■ Assignment ■
Without pictures, retype the following entries exactly.

Collected data entries
- Opening Delimiter -

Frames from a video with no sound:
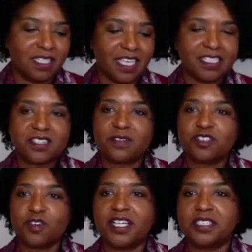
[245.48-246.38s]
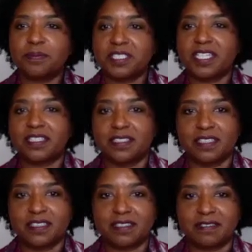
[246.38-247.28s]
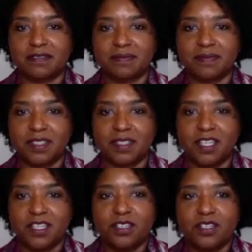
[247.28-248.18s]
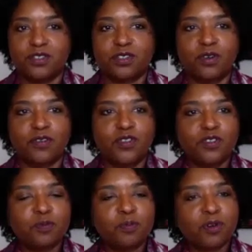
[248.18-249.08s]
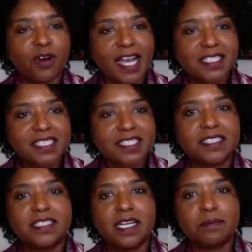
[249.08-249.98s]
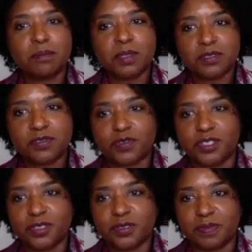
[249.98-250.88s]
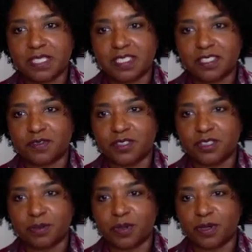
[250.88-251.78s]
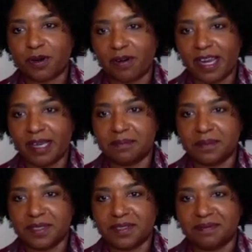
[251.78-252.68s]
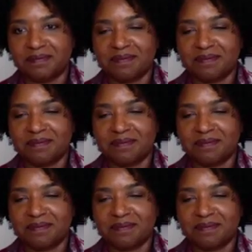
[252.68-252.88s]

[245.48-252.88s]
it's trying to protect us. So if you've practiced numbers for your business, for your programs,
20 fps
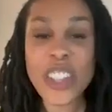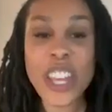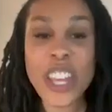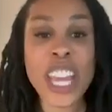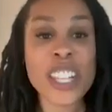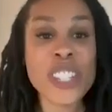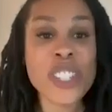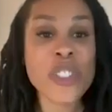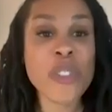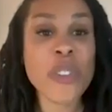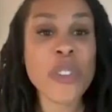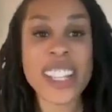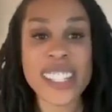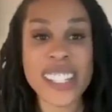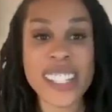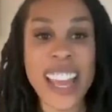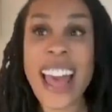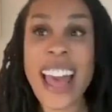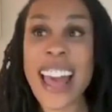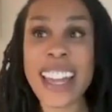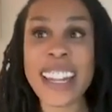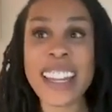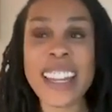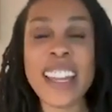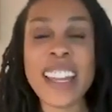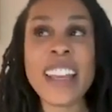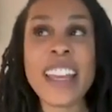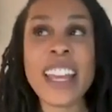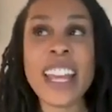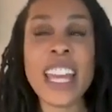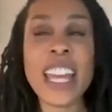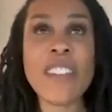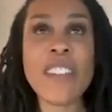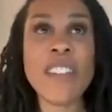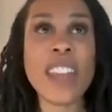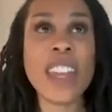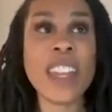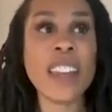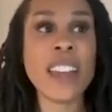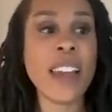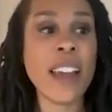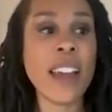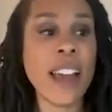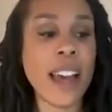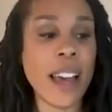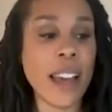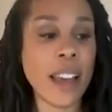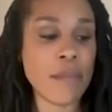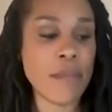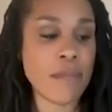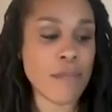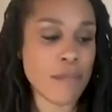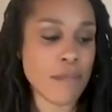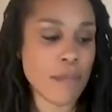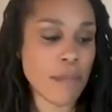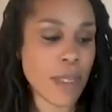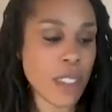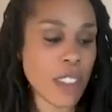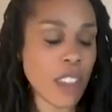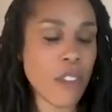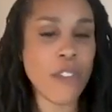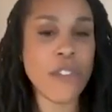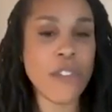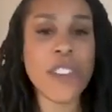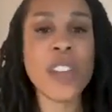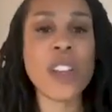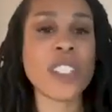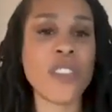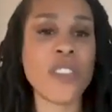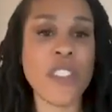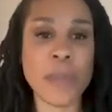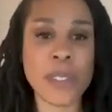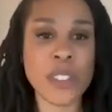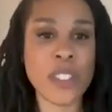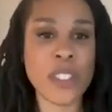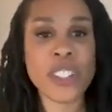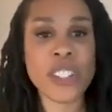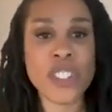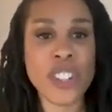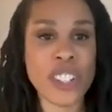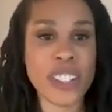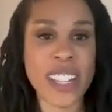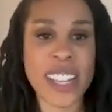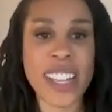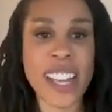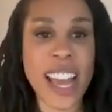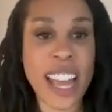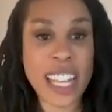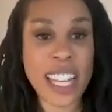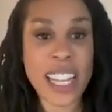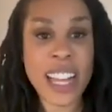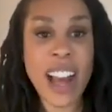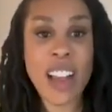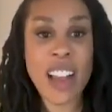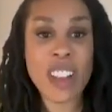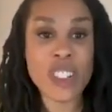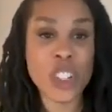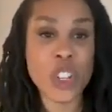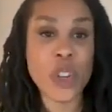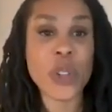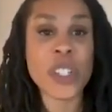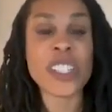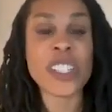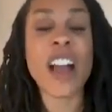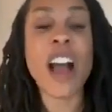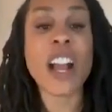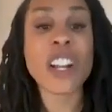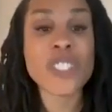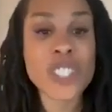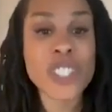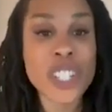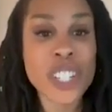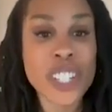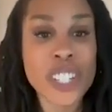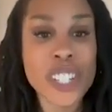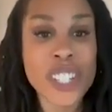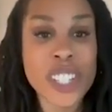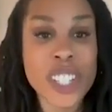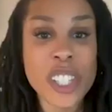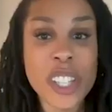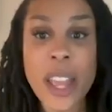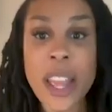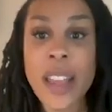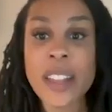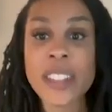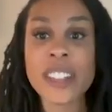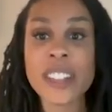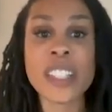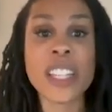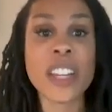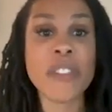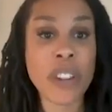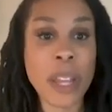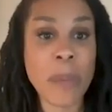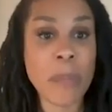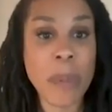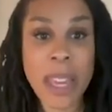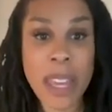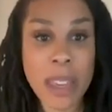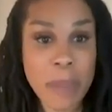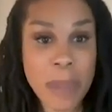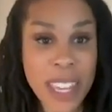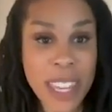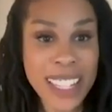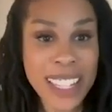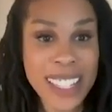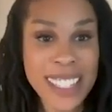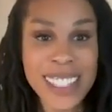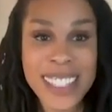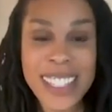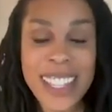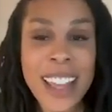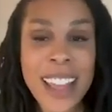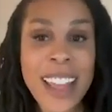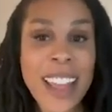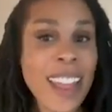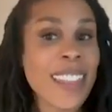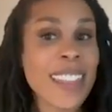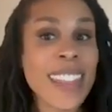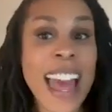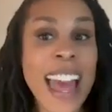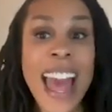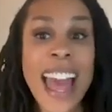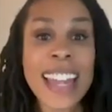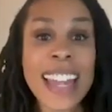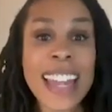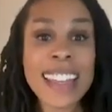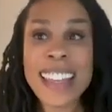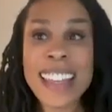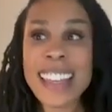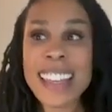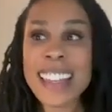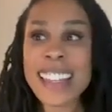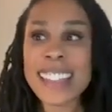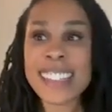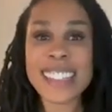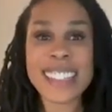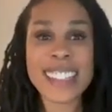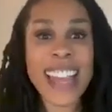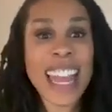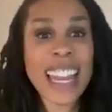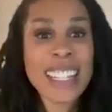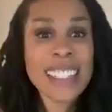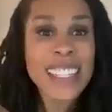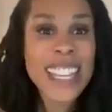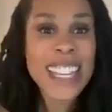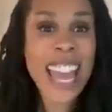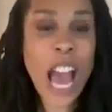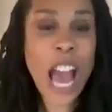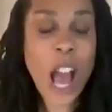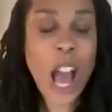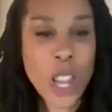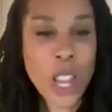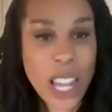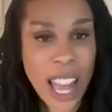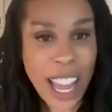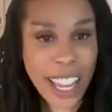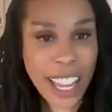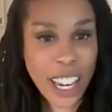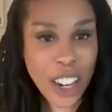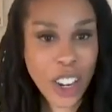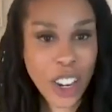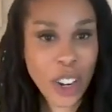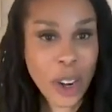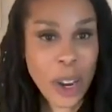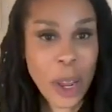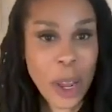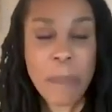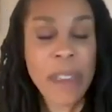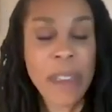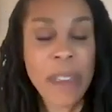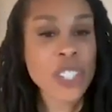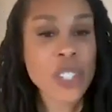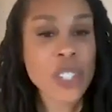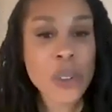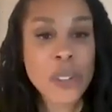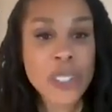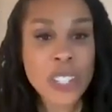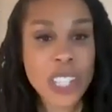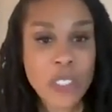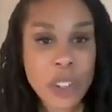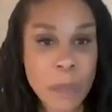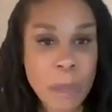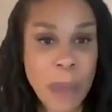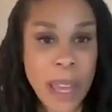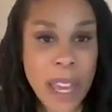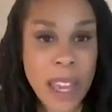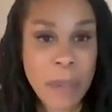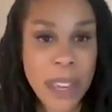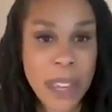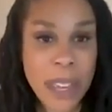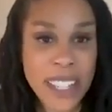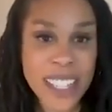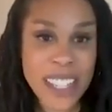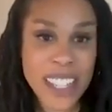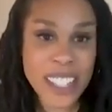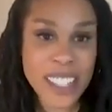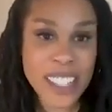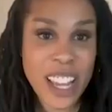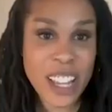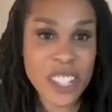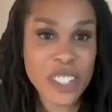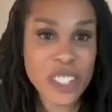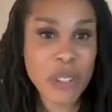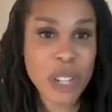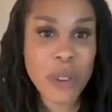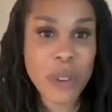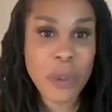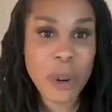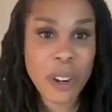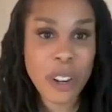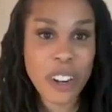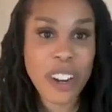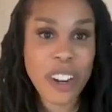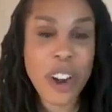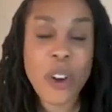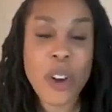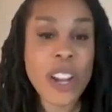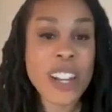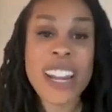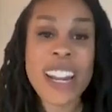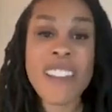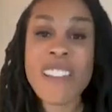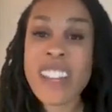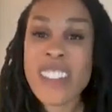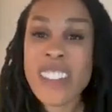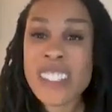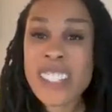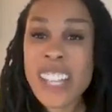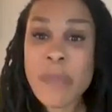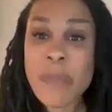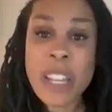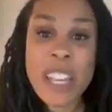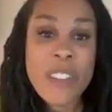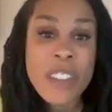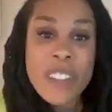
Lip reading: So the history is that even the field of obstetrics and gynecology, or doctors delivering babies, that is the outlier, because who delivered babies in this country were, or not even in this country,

- Closing Delimiter -

■ Exercise answer ■
Frames from a video with no sound:
[245.48-246.38s]
[246.38-247.28s]
[247.28-248.18s]
[248.18-249.08s]
[249.08-249.98s]
[249.98-250.88s]
[250.88-251.78s]
[251.78-252.68s]
[252.68-252.88s]

[245.48-252.88s]
it's trying to protect us. So if you've practiced numbers for your business, for your programs,
20 fps
Lip reading: So the history is that even the field of obstetrics and gynecology, or doctors delivering babies, that is the outlier, because who delivered babies in this country were, or not even in this country,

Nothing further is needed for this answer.